The process of collecting the car was like an adventure game. I lost track of all the people we spoke to on the day, but as long as you have all the paperwork and manage to hand the relevant pieces of paper to all the people in the chain, after about 30 minutes you are driving your new baby away from the docks, with a big grin on your face (optional).
The quotes in 1998 ranged from $360-$516 for shipping insurance, though in November 2001 I got a quote from AutoXport in Florida for
only $1200 which included insurance. The rule here is to shop around, though it will generally be provided by your shipper at about 1.5% of the car's cost. You need to make sure you are insured from where you say goodbye to your car - to when you see it again. This may be door to door or dock to dock or a combination - make sure it's covered at all times. Car's do fall into the sea!
Read the small print and exclusions in particular. Make sure you know what is included and what is not. Typically if you put anything loose inside the car
then don't expect it to be there at the other end and don't expect it to be covered by the insurance. I do know people who have filled the car up with belongings that have made it to the UK - but frankly, they were lucky. I wouldn't risk it.

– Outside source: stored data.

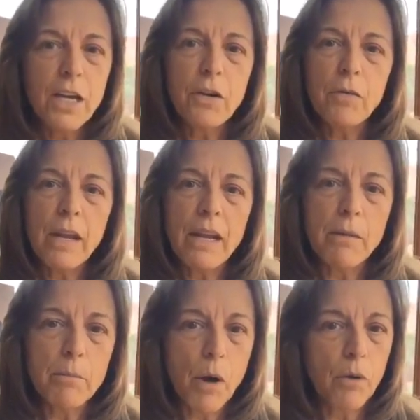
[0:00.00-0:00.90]
You need
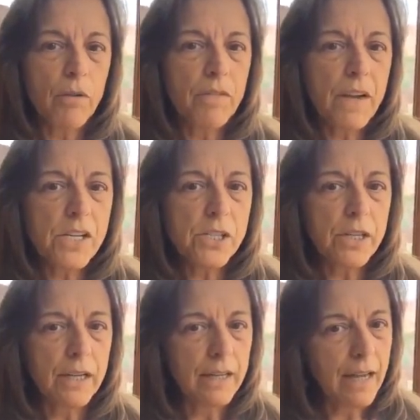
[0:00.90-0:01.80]
a
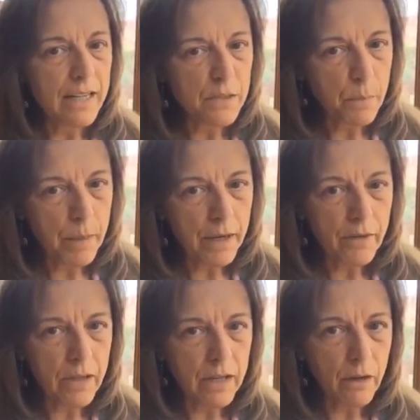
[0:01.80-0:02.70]
motivation that is
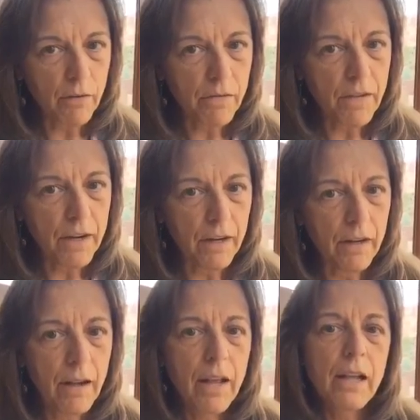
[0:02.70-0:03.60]
bigger than your fear.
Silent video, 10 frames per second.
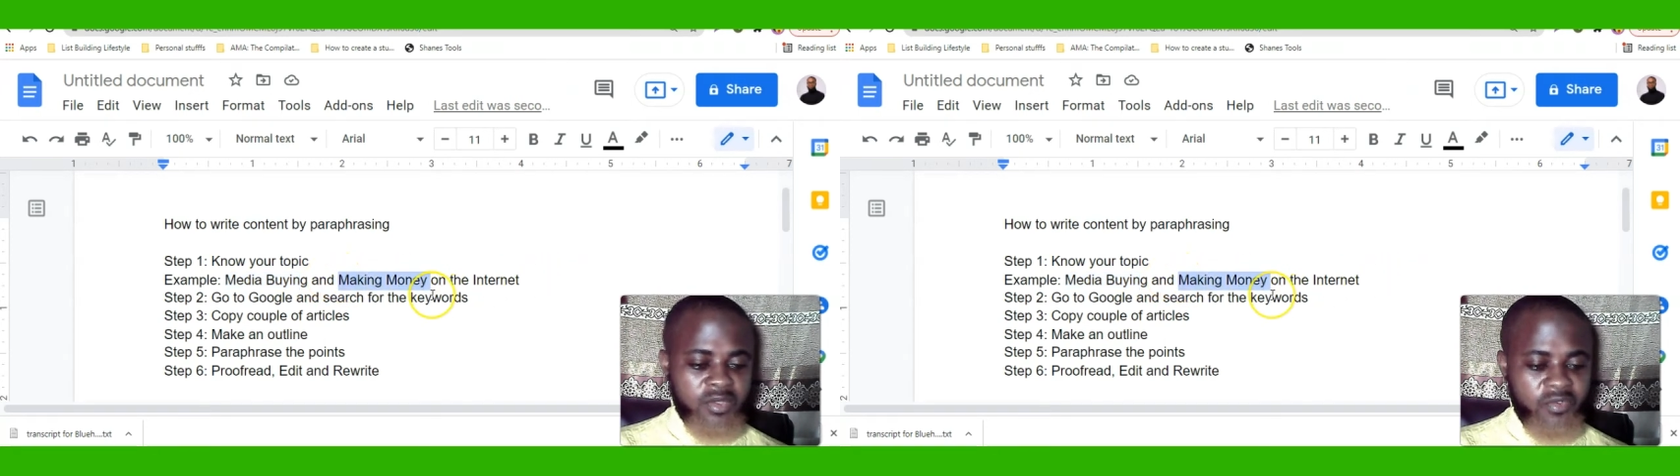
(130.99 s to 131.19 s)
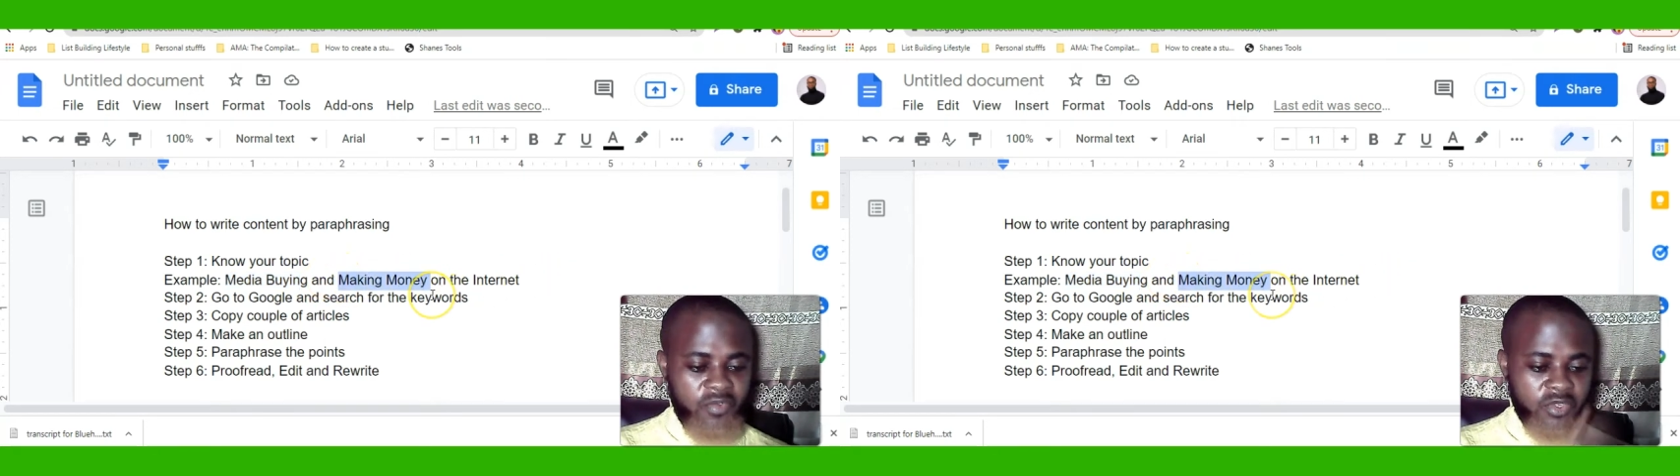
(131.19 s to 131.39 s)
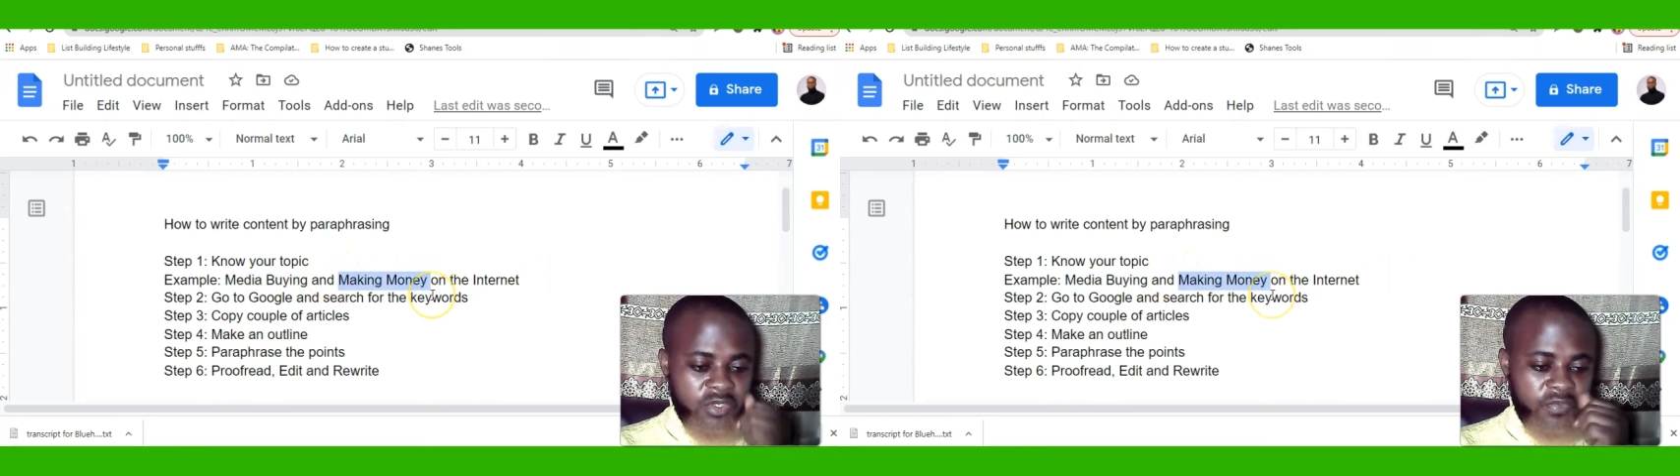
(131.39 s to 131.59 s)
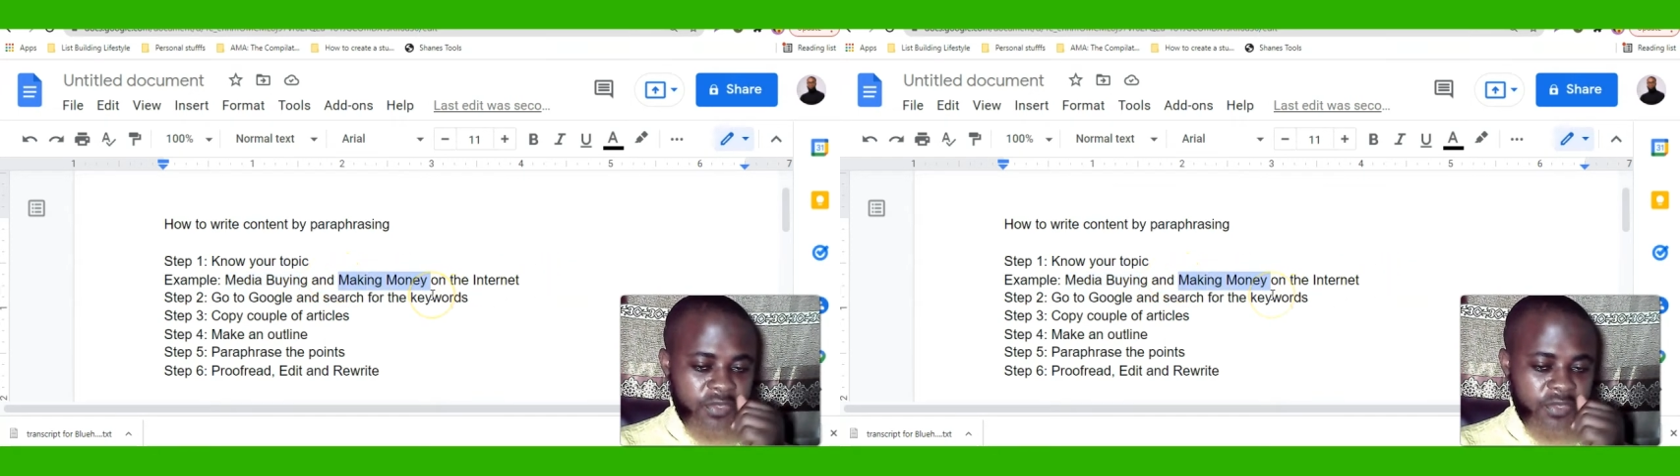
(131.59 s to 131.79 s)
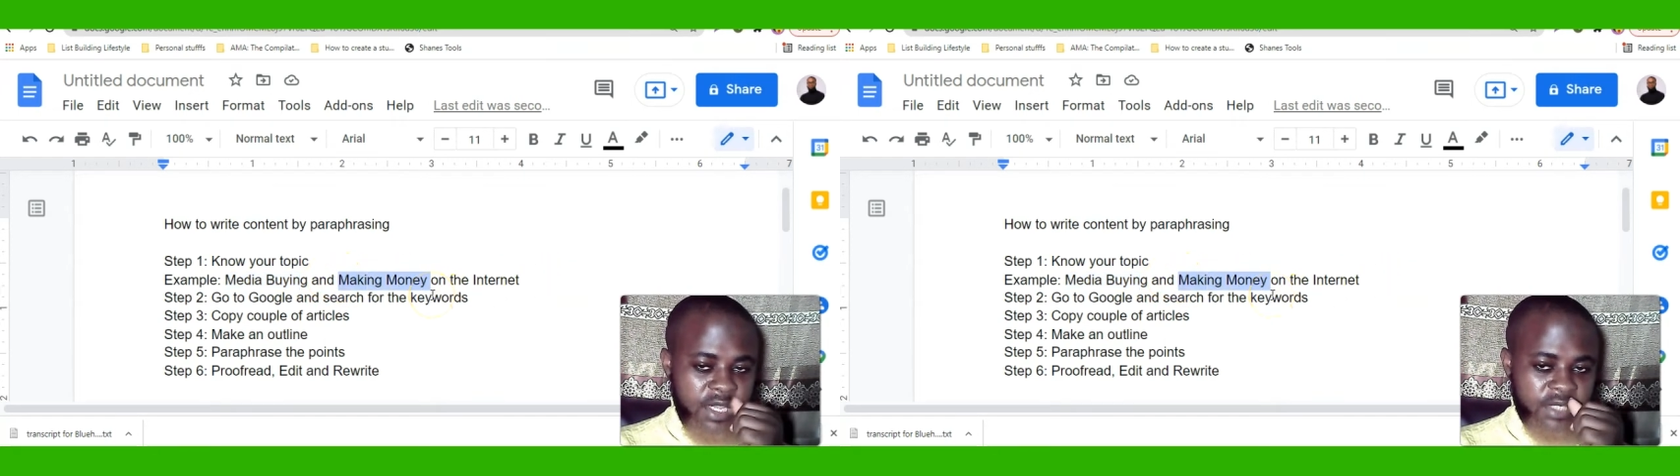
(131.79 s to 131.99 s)
Of course, if you
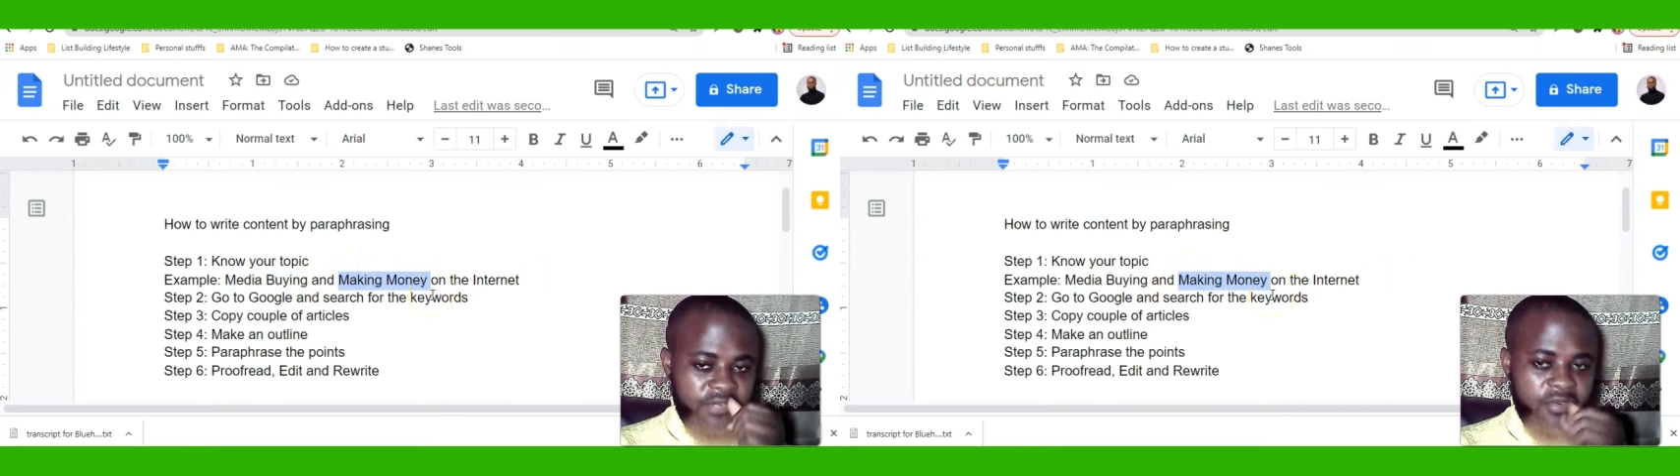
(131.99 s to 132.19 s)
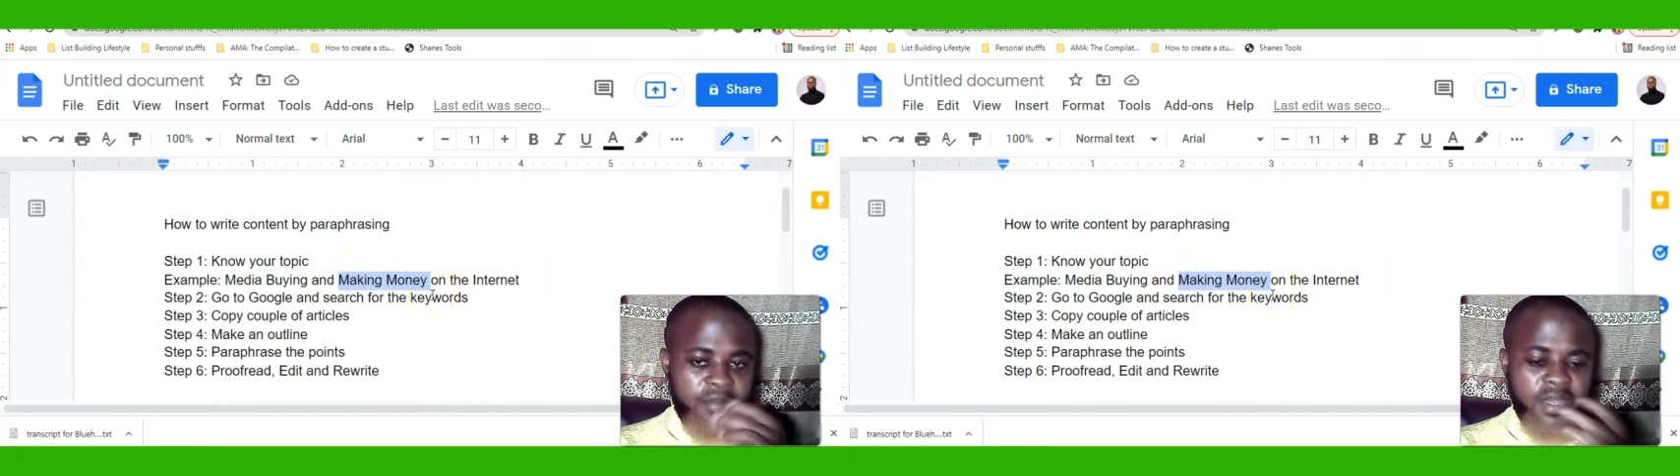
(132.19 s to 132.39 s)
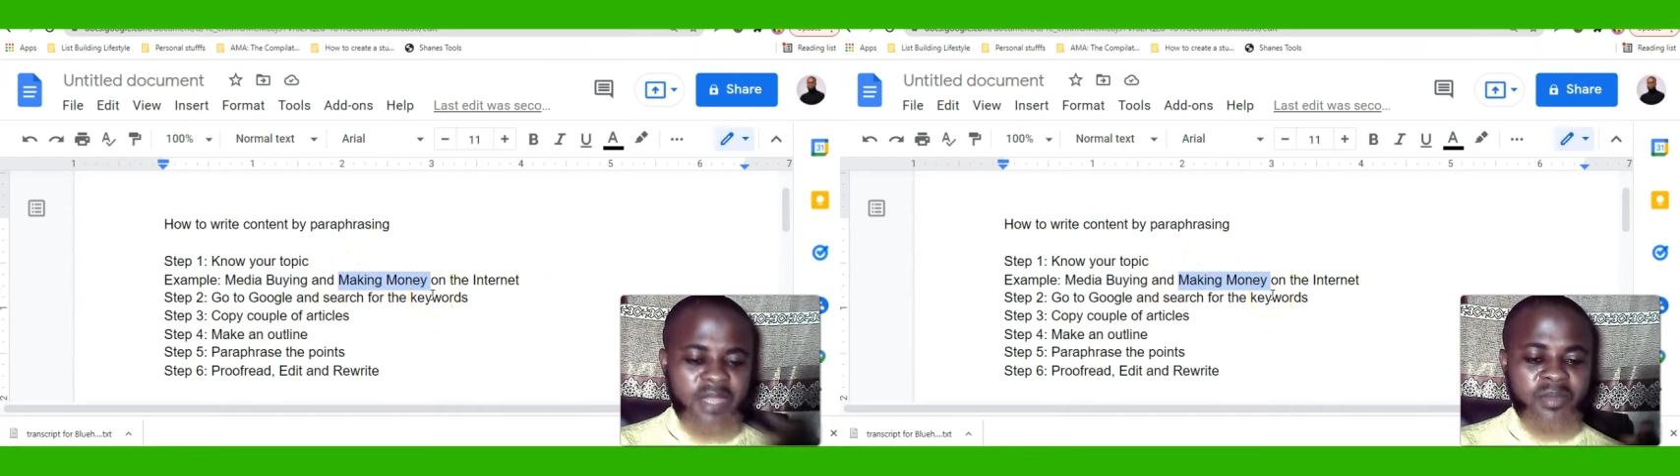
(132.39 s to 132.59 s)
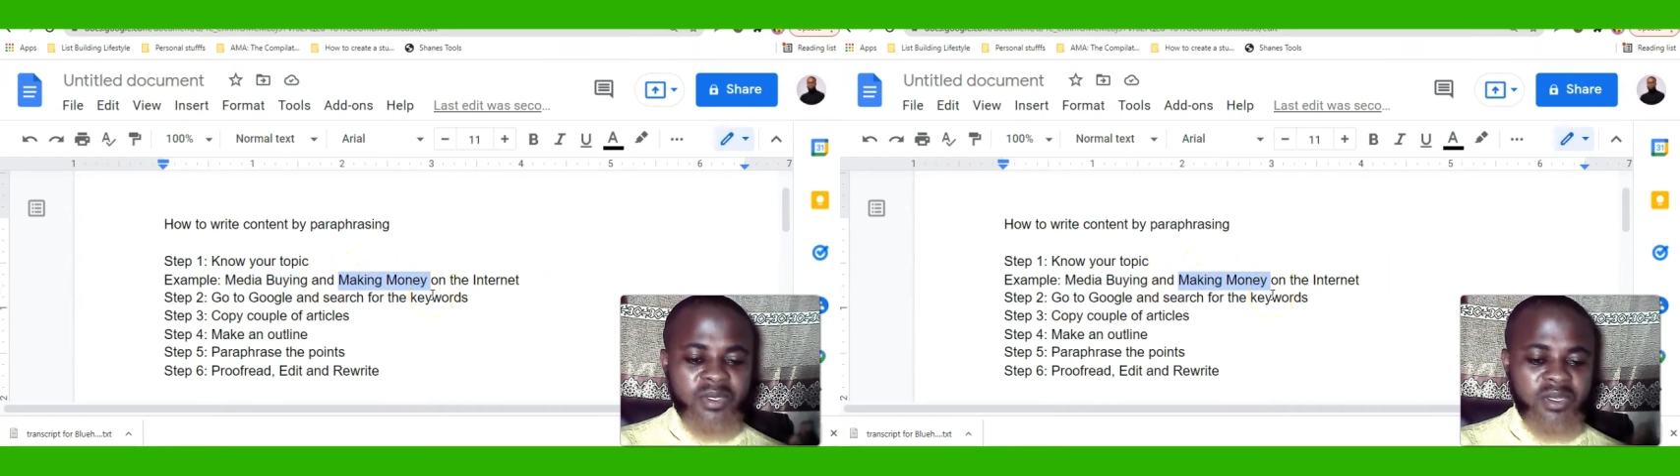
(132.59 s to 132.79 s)
search for making money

I covered the front seats with plastic sheeting that my local garage gave me for free and did the same with the steering wheel and front carpets. When I
collected the car in Southampton this plan seemed to have paid off, since everything was filthy with oil. Luckily I could just throw out the protective
covers and the everything underneath was spotless!
My only loss was the licence plate which had been stolen - so make sure you remove anything that is easy to take off and cover anything that big oily boots
are likely to touch!
You will need to pay 17.5% tax and customs duty of 10% unless you have owned the car for more than 6 months (and can prove it) and if you are intending keeping it for your own use for at least a year after entering the country. These days you also need to show that you have lived in the US for those 6 months too and the car has been driven. licenced and insured during that time. This is to catch all the scammers that pretend all this in order to avoid the duty and tax. I think Customs have closed the loopholes.